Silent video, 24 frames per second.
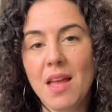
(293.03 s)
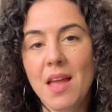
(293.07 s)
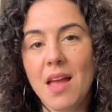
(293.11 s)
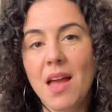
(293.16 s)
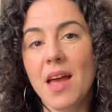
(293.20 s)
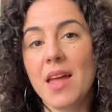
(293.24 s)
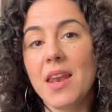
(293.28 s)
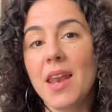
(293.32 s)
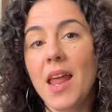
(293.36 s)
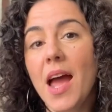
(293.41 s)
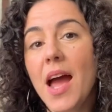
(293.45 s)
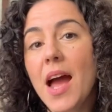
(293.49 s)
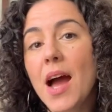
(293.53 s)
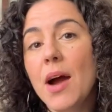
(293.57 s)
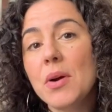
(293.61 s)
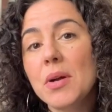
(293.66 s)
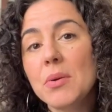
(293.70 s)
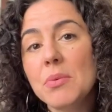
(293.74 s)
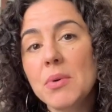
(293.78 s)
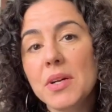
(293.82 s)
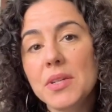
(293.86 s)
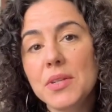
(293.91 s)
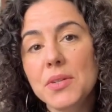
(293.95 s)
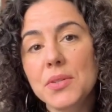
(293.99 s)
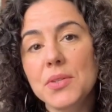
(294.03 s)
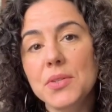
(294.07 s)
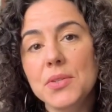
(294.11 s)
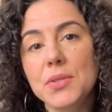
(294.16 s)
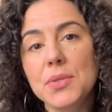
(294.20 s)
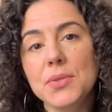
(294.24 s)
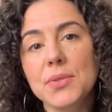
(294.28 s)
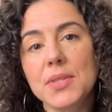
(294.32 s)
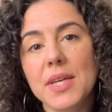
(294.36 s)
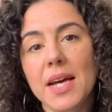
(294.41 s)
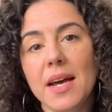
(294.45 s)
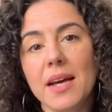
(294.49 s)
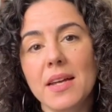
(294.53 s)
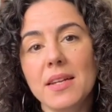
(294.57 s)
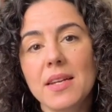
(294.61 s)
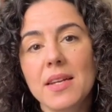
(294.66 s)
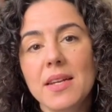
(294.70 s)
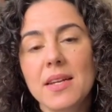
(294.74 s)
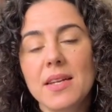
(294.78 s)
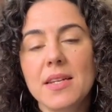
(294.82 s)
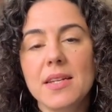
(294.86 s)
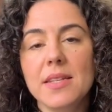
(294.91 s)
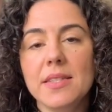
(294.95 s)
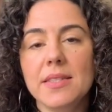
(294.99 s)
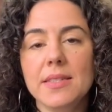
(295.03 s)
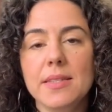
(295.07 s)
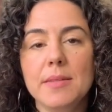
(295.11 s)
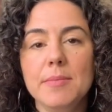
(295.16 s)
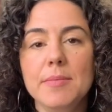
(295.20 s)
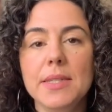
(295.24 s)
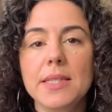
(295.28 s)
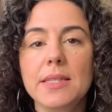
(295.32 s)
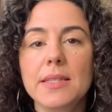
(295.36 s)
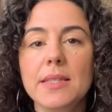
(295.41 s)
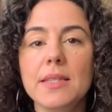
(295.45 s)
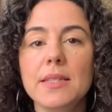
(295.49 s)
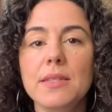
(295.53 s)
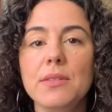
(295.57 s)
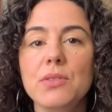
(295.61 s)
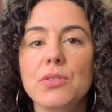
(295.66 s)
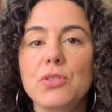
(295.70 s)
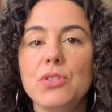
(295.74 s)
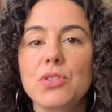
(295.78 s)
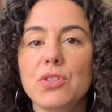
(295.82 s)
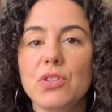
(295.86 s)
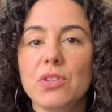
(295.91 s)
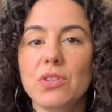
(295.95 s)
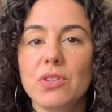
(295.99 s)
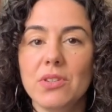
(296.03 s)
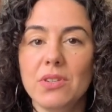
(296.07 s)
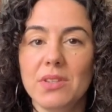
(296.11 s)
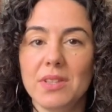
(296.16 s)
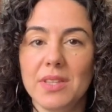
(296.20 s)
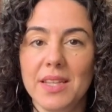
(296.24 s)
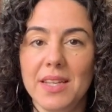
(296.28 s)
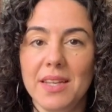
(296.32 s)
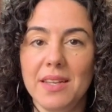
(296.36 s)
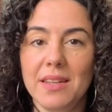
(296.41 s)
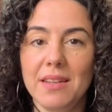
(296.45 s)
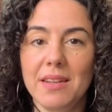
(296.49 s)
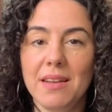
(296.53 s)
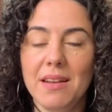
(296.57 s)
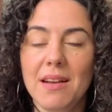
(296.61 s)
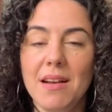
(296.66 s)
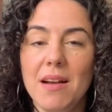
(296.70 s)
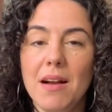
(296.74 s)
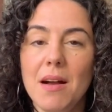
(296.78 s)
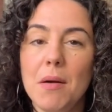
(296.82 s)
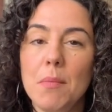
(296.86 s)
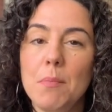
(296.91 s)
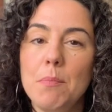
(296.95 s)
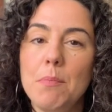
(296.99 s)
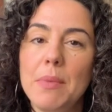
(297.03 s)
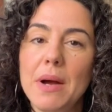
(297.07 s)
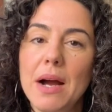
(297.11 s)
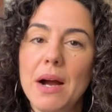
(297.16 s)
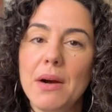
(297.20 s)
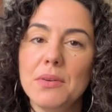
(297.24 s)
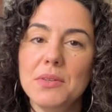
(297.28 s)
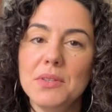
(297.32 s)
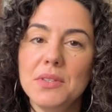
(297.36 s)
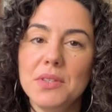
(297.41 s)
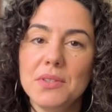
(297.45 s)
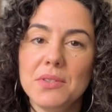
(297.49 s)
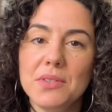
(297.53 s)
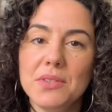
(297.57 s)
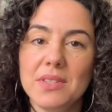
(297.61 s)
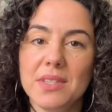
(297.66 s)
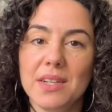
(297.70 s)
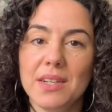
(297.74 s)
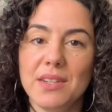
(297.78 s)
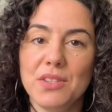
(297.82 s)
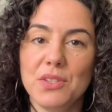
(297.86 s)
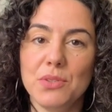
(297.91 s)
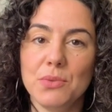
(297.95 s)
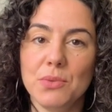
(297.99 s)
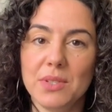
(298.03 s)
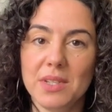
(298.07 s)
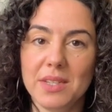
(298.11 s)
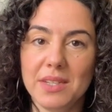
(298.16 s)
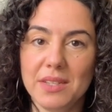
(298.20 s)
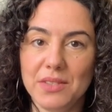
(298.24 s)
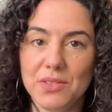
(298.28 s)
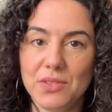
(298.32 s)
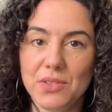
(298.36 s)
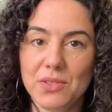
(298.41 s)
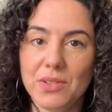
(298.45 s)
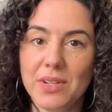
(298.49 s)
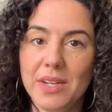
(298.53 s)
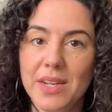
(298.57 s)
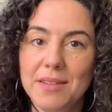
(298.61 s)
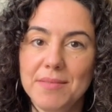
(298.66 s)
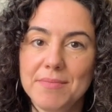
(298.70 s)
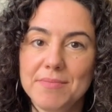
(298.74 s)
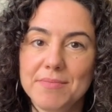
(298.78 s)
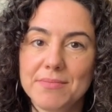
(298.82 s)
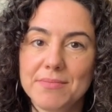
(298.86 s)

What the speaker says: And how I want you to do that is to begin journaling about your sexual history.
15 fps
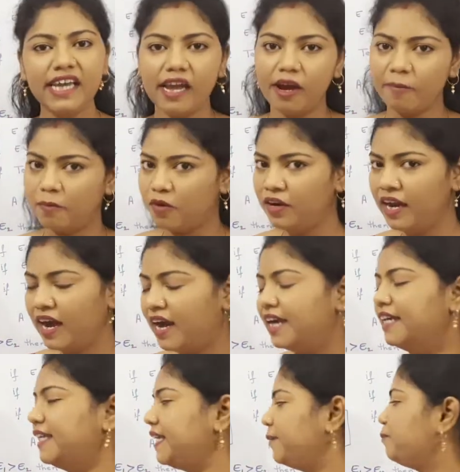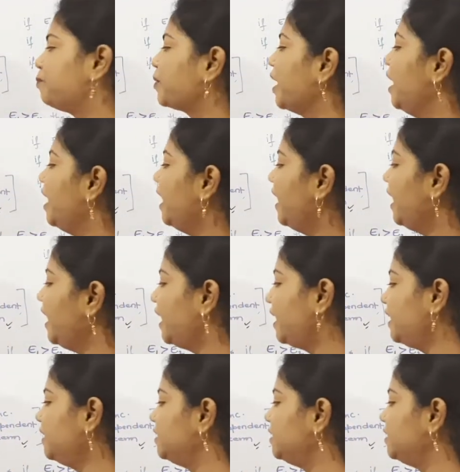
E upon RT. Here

**REQUIREMENT:**
Would you write out each entry word for word and omit the images?

**REPLY:**
Silent video, 24 frames per second.
(293.03 s)
(293.07 s)
(293.11 s)
(293.16 s)
(293.20 s)
(293.24 s)
(293.28 s)
(293.32 s)
(293.36 s)
(293.41 s)
(293.45 s)
(293.49 s)
(293.53 s)
(293.57 s)
(293.61 s)
(293.66 s)
(293.70 s)
(293.74 s)
(293.78 s)
(293.82 s)
(293.86 s)
(293.91 s)
(293.95 s)
(293.99 s)
(294.03 s)
(294.07 s)
(294.11 s)
(294.16 s)
(294.20 s)
(294.24 s)
(294.28 s)
(294.32 s)
(294.36 s)
(294.41 s)
(294.45 s)
(294.49 s)
(294.53 s)
(294.57 s)
(294.61 s)
(294.66 s)
(294.70 s)
(294.74 s)
(294.78 s)
(294.82 s)
(294.86 s)
(294.91 s)
(294.95 s)
(294.99 s)
(295.03 s)
(295.07 s)
(295.11 s)
(295.16 s)
(295.20 s)
(295.24 s)
(295.28 s)
(295.32 s)
(295.36 s)
(295.41 s)
(295.45 s)
(295.49 s)
(295.53 s)
(295.57 s)
(295.61 s)
(295.66 s)
(295.70 s)
(295.74 s)
(295.78 s)
(295.82 s)
(295.86 s)
(295.91 s)
(295.95 s)
(295.99 s)
(296.03 s)
(296.07 s)
(296.11 s)
(296.16 s)
(296.20 s)
(296.24 s)
(296.28 s)
(296.32 s)
(296.36 s)
(296.41 s)
(296.45 s)
(296.49 s)
(296.53 s)
(296.57 s)
(296.61 s)
(296.66 s)
(296.70 s)
(296.74 s)
(296.78 s)
(296.82 s)
(296.86 s)
(296.91 s)
(296.95 s)
(296.99 s)
(297.03 s)
(297.07 s)
(297.11 s)
(297.16 s)
(297.20 s)
(297.24 s)
(297.28 s)
(297.32 s)
(297.36 s)
(297.41 s)
(297.45 s)
(297.49 s)
(297.53 s)
(297.57 s)
(297.61 s)
(297.66 s)
(297.70 s)
(297.74 s)
(297.78 s)
(297.82 s)
(297.86 s)
(297.91 s)
(297.95 s)
(297.99 s)
(298.03 s)
(298.07 s)
(298.11 s)
(298.16 s)
(298.20 s)
(298.24 s)
(298.28 s)
(298.32 s)
(298.36 s)
(298.41 s)
(298.45 s)
(298.49 s)
(298.53 s)
(298.57 s)
(298.61 s)
(298.66 s)
(298.70 s)
(298.74 s)
(298.78 s)
(298.82 s)
(298.86 s)

What the speaker says: And how I want you to do that is to begin journaling about your sexual history.
15 fps
E upon RT. Here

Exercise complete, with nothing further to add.